Probabilistic Interpretations of Regression

Gaussian Process Summer School, Melbourne, Australia

25th-27th February 2015

Neil D. Lawrence

Overdetermined Systems

We motivated the introduction of probability by considering systems where there were more observations than unknowns. In particular we thought about the simple fitting of the gradient and an offset of a line,

$$ y= mx +c $$

and what happens if we have three pairs of observations of $x$ and $y$, $\{x_i, y_i\}_{i=1}^3$. We solved this issue by introducing a type of slack variable, $\epsilon_i$, known as noise, such that for each observation we had the equation,

$$y_i = mx_i + c + \epsilon_i.$$

The slack variable represented the difference between our actual prediction and the true observation. This is also known as the residual. By introducing the slack variable we now have an additional $n$ variables to estimate, one for each data point, $\{\epsilon_i\}$. This actually turns the overdetermined system into an underdetermined system. Introduction of $n$ variables, plus the original $m$ and $c$ gives us $n+2$ parameters to be estimated from $n$ observations, which actually makes the system underdetermined. However, we then made a probabilistic assumption about the slack variables, we assumed that the slack variables were distributed according to a probability density. And for the moment we have been assuming that density was the Gaussian,

$$\epsilon_i \sim \mathcal{N}(0, \sigma^2),$$

with zero mean and variance $\sigma^2$.

Sum of Squares and Probability

In the overdetermined system we introduced a new set of slack variables, $\{\epsilon_i\}_{i=1}^n$, on top of our parameters $m$ and $c$. We deal with the variables by placing a probability distribution over them. This gives rise to the likelihood and for the case of Gaussian distributed variables, it gives rise to the sum of squares error. It was Gauss who first made this connection in his volume on "Theoria Motus Corprum Coelestium" (written in Latin)


In [1]:
import pods
pods.notebook.display_google_book(id='ORUOAAAAQAAJ', page='213')
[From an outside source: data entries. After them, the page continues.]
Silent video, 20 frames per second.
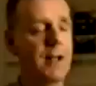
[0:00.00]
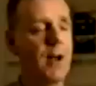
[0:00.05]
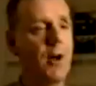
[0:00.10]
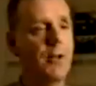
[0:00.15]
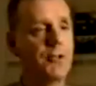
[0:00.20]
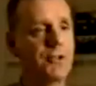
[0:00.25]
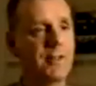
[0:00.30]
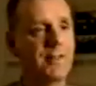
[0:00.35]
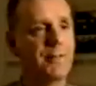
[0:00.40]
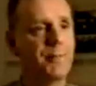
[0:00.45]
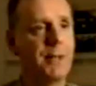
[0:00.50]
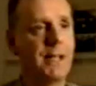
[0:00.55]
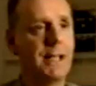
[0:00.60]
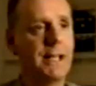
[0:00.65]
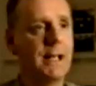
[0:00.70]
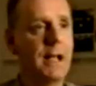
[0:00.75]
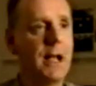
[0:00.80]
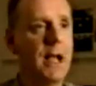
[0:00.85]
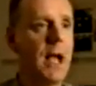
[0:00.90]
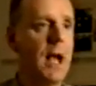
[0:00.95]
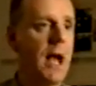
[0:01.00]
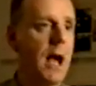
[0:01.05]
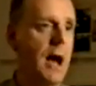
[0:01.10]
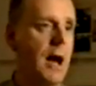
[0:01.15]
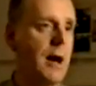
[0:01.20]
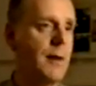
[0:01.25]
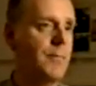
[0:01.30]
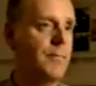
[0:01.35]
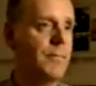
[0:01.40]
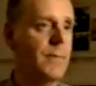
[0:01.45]
It can't just be
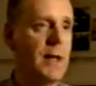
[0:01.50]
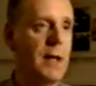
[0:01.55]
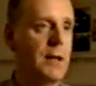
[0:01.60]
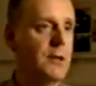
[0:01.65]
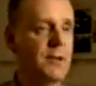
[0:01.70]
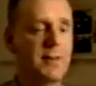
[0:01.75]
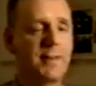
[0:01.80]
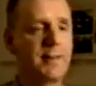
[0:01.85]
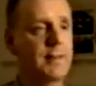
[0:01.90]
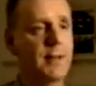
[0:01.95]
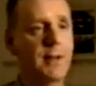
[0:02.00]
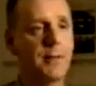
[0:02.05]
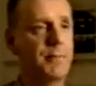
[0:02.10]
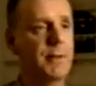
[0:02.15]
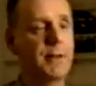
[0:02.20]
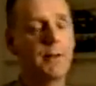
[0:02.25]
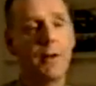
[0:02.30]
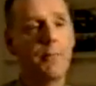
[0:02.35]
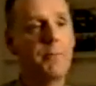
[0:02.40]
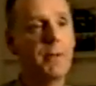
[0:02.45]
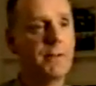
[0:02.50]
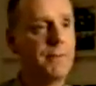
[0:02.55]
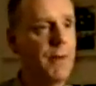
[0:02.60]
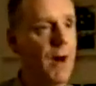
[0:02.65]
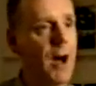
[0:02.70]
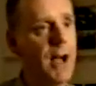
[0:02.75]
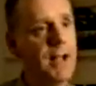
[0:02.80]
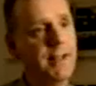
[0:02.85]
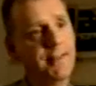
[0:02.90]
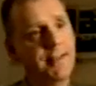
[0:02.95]
um, just a bit, a bit, of
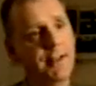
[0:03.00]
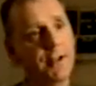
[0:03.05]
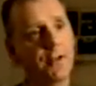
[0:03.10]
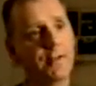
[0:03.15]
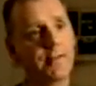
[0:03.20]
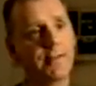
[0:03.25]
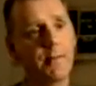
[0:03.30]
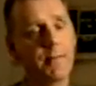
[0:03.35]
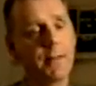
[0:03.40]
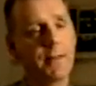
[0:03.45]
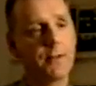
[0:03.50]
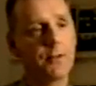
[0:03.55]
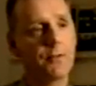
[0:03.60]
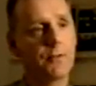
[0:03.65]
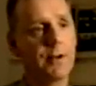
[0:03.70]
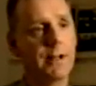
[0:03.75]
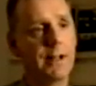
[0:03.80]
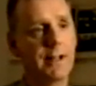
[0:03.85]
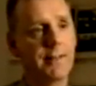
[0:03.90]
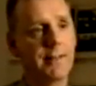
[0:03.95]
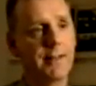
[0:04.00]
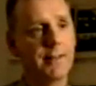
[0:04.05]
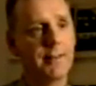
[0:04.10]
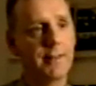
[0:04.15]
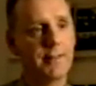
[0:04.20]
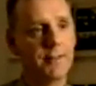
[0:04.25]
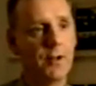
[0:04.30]
icing on something that already exists.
/Users/neil/Library/Enthought/Canopy_64bit/User/lib/python2.7/site-packages/pytz/__init__.py:29: UserWarning: Module pods was already imported from /Users/neil/sods/ods/pods/__init__.pyc, but /Users/neil/Library/Enthought/Canopy_64bit/User/lib/python2.7/site-packages is being added to sys.path
  from pkg_resources import resource_stream

The relevant section roughly translates as

... It is clear, that for the product $\Omega = h^\mu \pi ^{-frac{1}{2}\mu} e^{-hh(vv + v^\prime v^\prime + v^{\prime\prime} v^{\prime\prime} + \dots)}$ to be maximised the sum $vv + v ^\prime v^\prime + v^{\prime\prime} v^{\prime\prime} + \text{etc}.$ ought to be minimized. Therefore, the most probable values of the unknown quantities $p , q, r , s \text{etc}.$, should be that in which the sum of the squares of the differences between the functions $V, V^\prime, V^{\prime\prime} \text{etc}$, and the observed values is minimized, for all observations of the same degree of precision is presumed.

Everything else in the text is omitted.